We report the [ nat Mn/ 52 Mn]Mn(II) complexes of the macrocyclic chelators PYAN [3,6,10,13-tetraaza-1,8(2,6)-dipyridinacyclotetradecaphane] and CHXPYAN [(4 1 R ,4 2 R ,10 1 R ,10 2 R )-3,5,9,11-tetraaza-1,7(2,6)-dipyridina-4,10(1,2)-dicyclohexanacyclododecaphane]. The X-ray crystal structures of Mn-PYAN and Mn-CHXPYAN evidence distorted octahedral geometries through coordination of the nitrogen atoms of the macrocycles. Cyclic voltammetry studies evidence reversible processes due to the Mn(II)/Mn(III) pair, indicating that the complexes are resistant to oxidation.
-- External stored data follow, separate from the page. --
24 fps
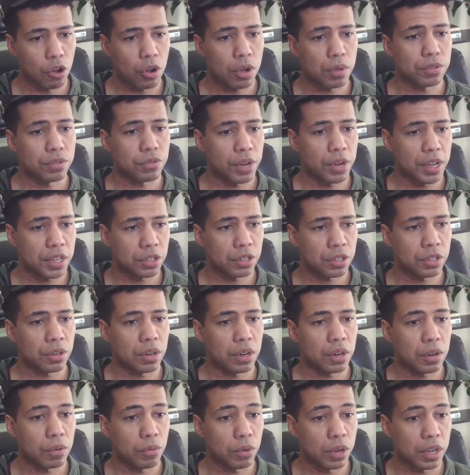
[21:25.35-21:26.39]
Occam's razor
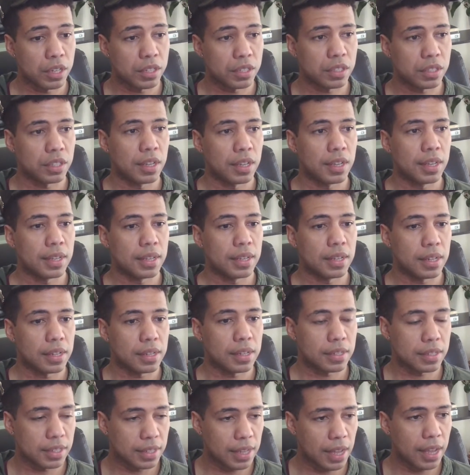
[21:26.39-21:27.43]
was
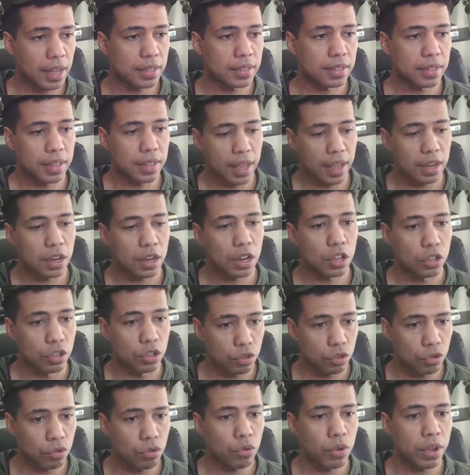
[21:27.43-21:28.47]
states that
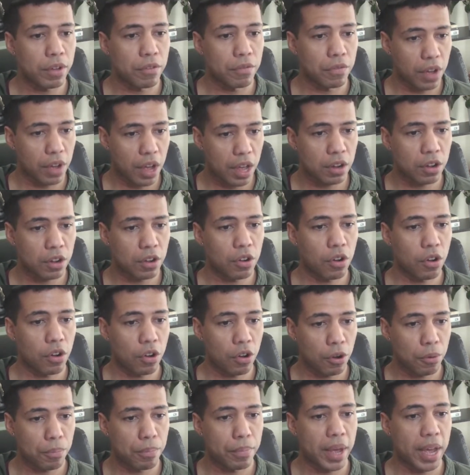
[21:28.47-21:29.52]
you invited
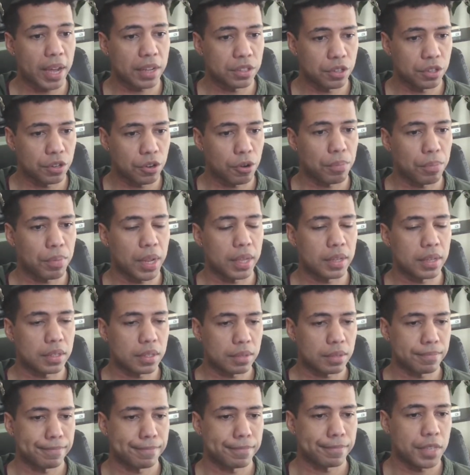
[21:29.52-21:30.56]
her back to your
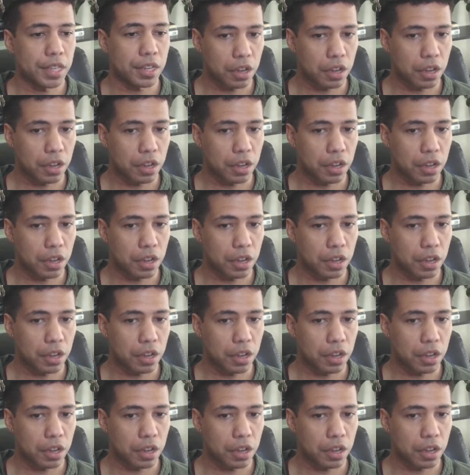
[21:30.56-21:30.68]
placeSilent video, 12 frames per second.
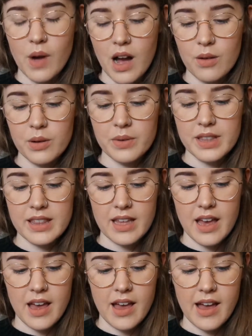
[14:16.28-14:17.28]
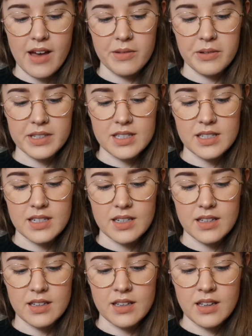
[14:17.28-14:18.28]
while we were there and we went to
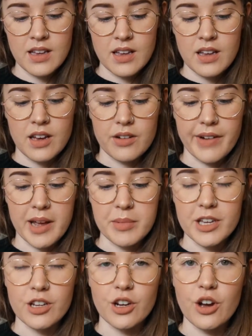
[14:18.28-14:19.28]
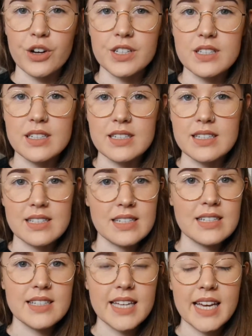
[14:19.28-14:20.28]
the Arabian coast in
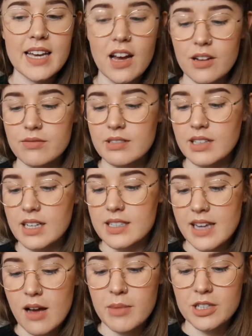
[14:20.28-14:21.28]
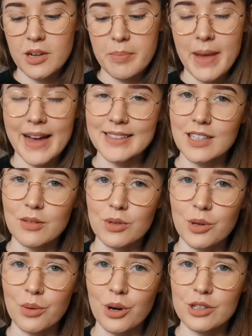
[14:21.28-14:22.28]
Disney Sea, I realized how much I badly
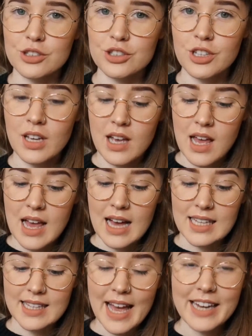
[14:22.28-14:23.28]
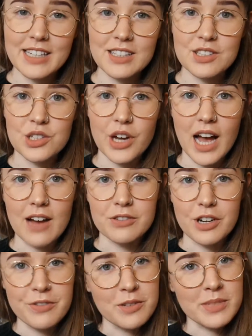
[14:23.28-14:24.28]
want to watch Aladdin. So
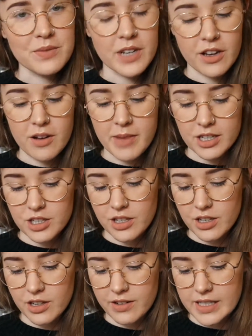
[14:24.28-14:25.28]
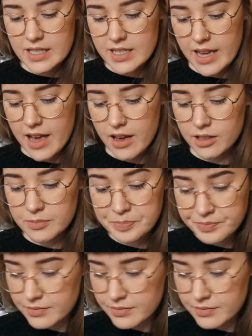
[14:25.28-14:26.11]
after I film this video, I'm actually going to go into town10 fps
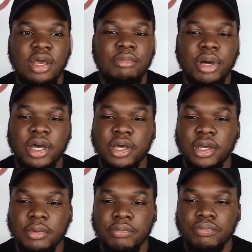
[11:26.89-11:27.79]

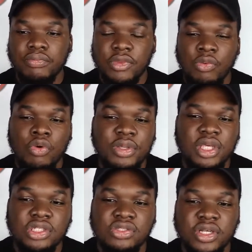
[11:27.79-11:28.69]
But it will be
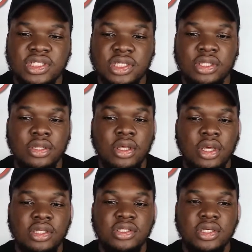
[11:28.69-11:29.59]
interesting
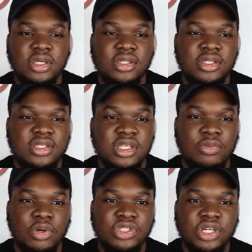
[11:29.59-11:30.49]
to see
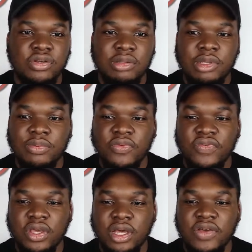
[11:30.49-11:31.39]
what generally people
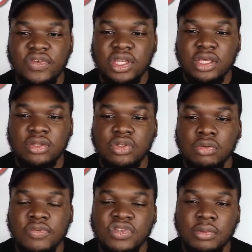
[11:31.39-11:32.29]
think. I think they could do
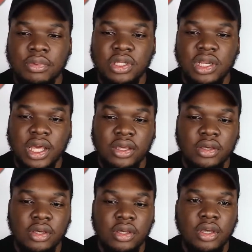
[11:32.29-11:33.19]
with somebody like her.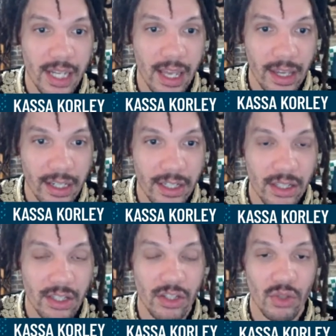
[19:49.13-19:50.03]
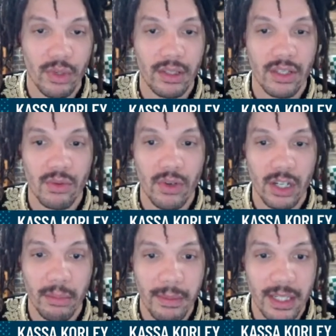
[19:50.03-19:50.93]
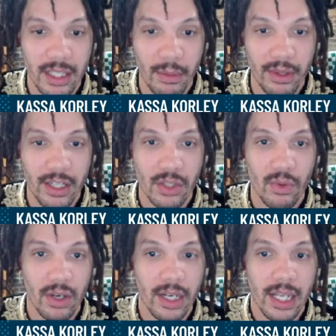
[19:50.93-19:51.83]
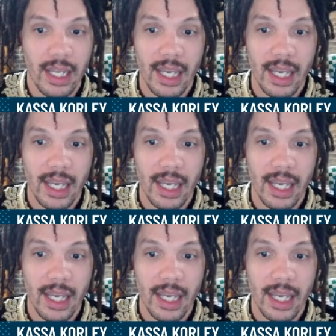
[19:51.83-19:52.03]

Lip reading: Now the idea is to swing this rook, maybe double this one.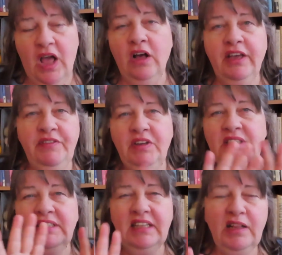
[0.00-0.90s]
I'll give you a
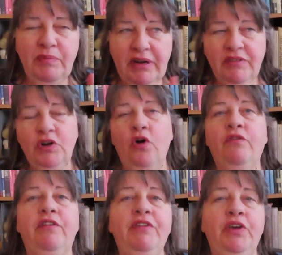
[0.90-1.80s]
little bit of an
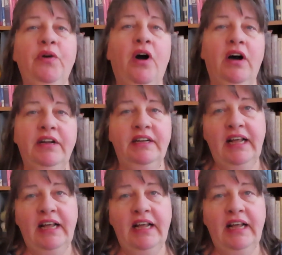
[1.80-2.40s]
overview on it.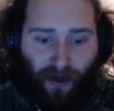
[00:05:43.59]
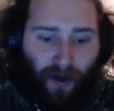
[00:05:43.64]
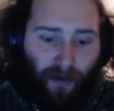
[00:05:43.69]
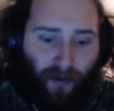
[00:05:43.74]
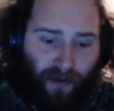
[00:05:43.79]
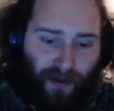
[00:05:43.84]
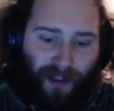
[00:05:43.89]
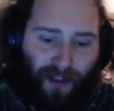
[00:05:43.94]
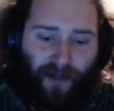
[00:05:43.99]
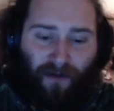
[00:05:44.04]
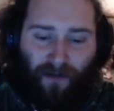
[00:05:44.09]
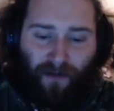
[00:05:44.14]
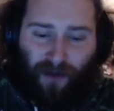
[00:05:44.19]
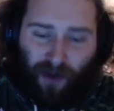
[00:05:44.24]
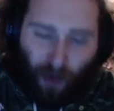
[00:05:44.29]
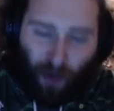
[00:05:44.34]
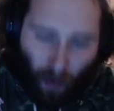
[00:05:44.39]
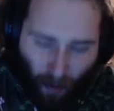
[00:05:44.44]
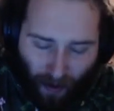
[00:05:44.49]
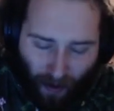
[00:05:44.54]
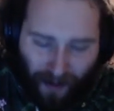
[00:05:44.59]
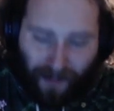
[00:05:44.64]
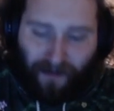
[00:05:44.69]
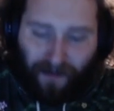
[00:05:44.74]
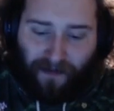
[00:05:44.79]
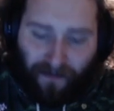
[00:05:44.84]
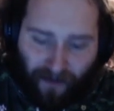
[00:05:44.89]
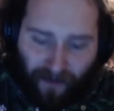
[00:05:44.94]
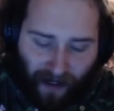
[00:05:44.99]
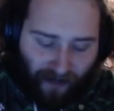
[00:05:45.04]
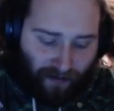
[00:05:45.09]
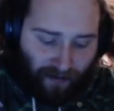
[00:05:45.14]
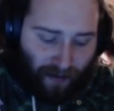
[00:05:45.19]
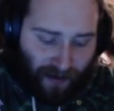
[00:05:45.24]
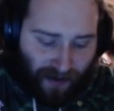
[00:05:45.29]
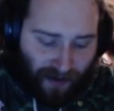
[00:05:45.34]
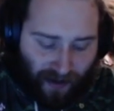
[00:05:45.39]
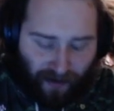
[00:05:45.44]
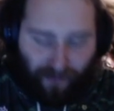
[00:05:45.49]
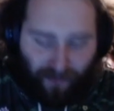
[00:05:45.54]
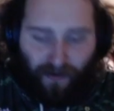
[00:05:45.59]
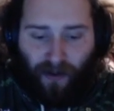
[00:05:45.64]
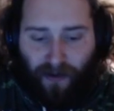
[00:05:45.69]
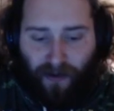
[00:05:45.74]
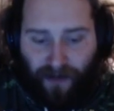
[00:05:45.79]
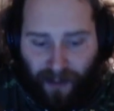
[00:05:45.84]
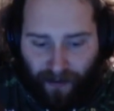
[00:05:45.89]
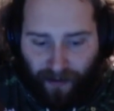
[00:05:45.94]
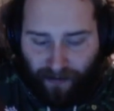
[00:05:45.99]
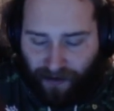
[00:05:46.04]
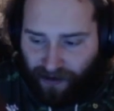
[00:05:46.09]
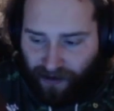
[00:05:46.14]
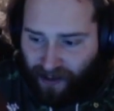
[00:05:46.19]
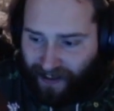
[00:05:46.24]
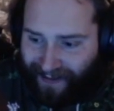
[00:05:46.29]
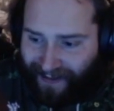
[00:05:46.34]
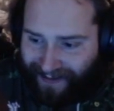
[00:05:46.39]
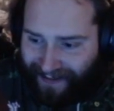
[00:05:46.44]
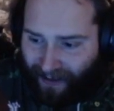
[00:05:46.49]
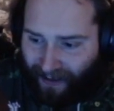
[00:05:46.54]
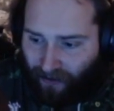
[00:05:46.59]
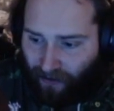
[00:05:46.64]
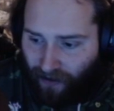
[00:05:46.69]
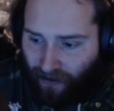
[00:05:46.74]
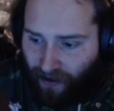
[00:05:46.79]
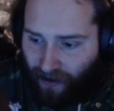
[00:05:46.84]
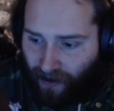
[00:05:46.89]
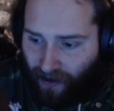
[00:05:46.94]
will heal for 25% of all damage dealt.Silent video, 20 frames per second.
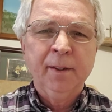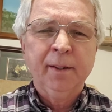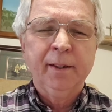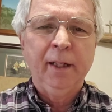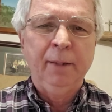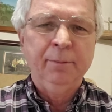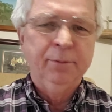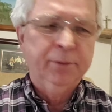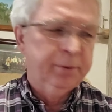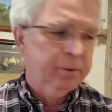
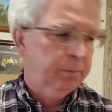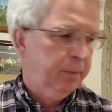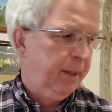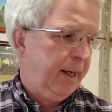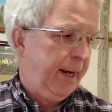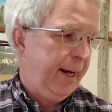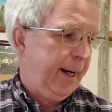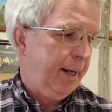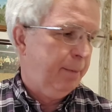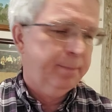comes from
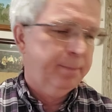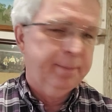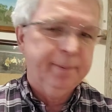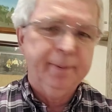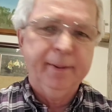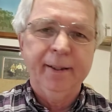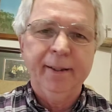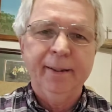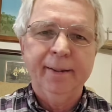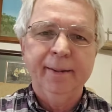an app
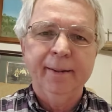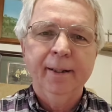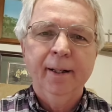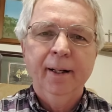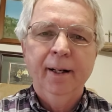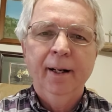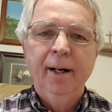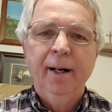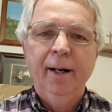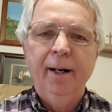and
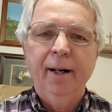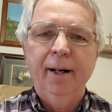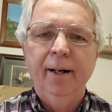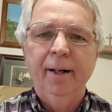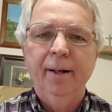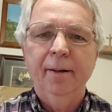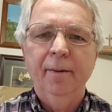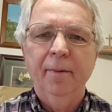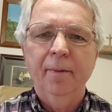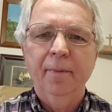
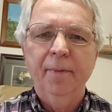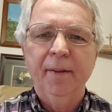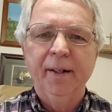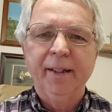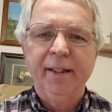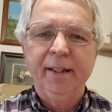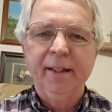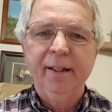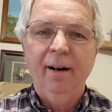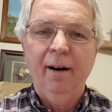
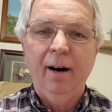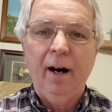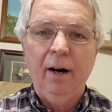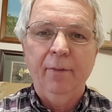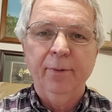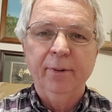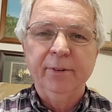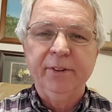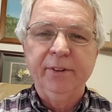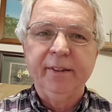that
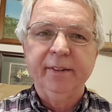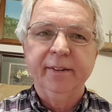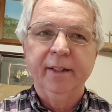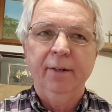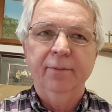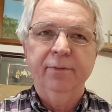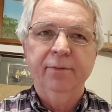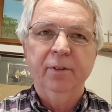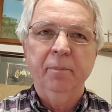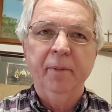offers these
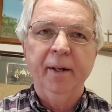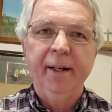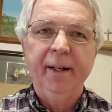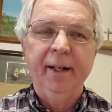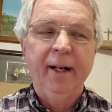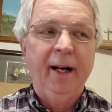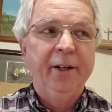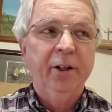up for me.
CHXPYAN forms a more thermodynamically stable and kinetically inert Mn(II) complex than PYAN. Radiochemical studies with the radioactive isotope manganese-52 ( 52 Mn, t 1/2 = 5.6 days) evidenced better radiochemical yields for CHXPYAN than for PYAN. Both [ 52 Mn]Mn(II) complexes remained stable in mouse and human serum, so in vivo stability studies were carried out. Positron emission tomography/computed tomography scans and biodistribution assays indicated that [ 52 Mn]Mn-PYAN has a distribution pattern similar to that of [ 52 Mn]MnCl 2 , showing persistent radioactivity accumulation in the kidneys. Conversely, [ 52 Mn]Mn-CHXPYAN remained stable in vivo, clearing quickly from the liver and kidneys.